The material below holds pictures, which are to be left out; copy exactly the lines from the one with "Silent video, 10 frames per second." through the one with "What the speaker".

[Provided records]:
------------------------
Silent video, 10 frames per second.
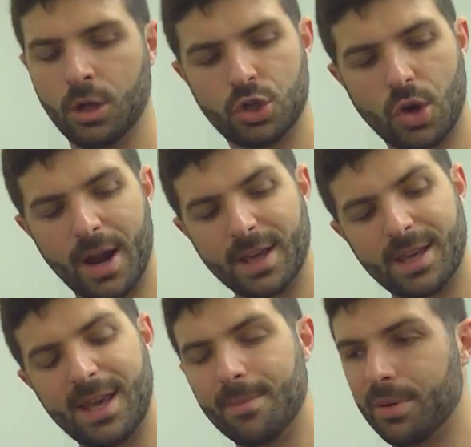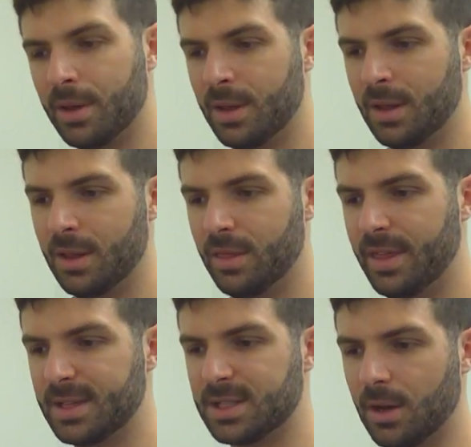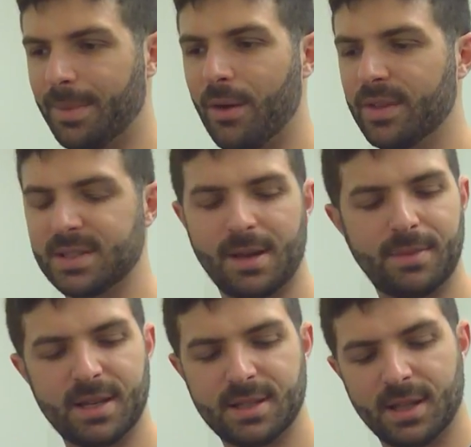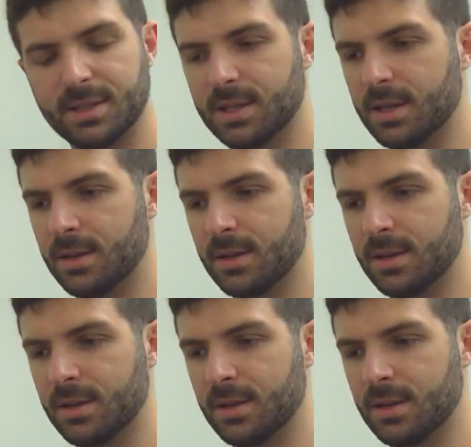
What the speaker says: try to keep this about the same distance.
------------------------
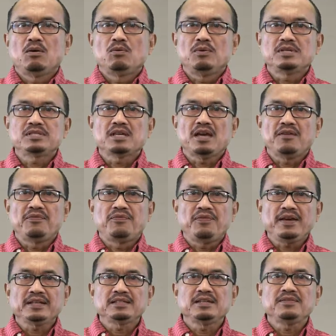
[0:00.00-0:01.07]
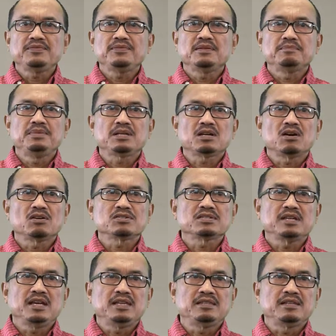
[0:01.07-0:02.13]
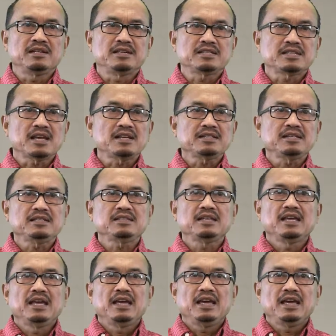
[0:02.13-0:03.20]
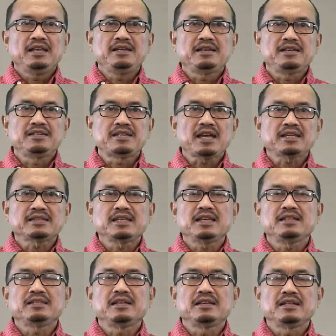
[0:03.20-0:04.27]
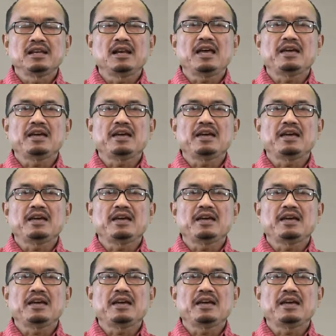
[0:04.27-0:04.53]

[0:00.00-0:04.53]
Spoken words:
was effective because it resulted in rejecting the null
------------------------
[The answer]:
Silent video, 10 frames per second.
What the speaker says: try to keep this about the same distance.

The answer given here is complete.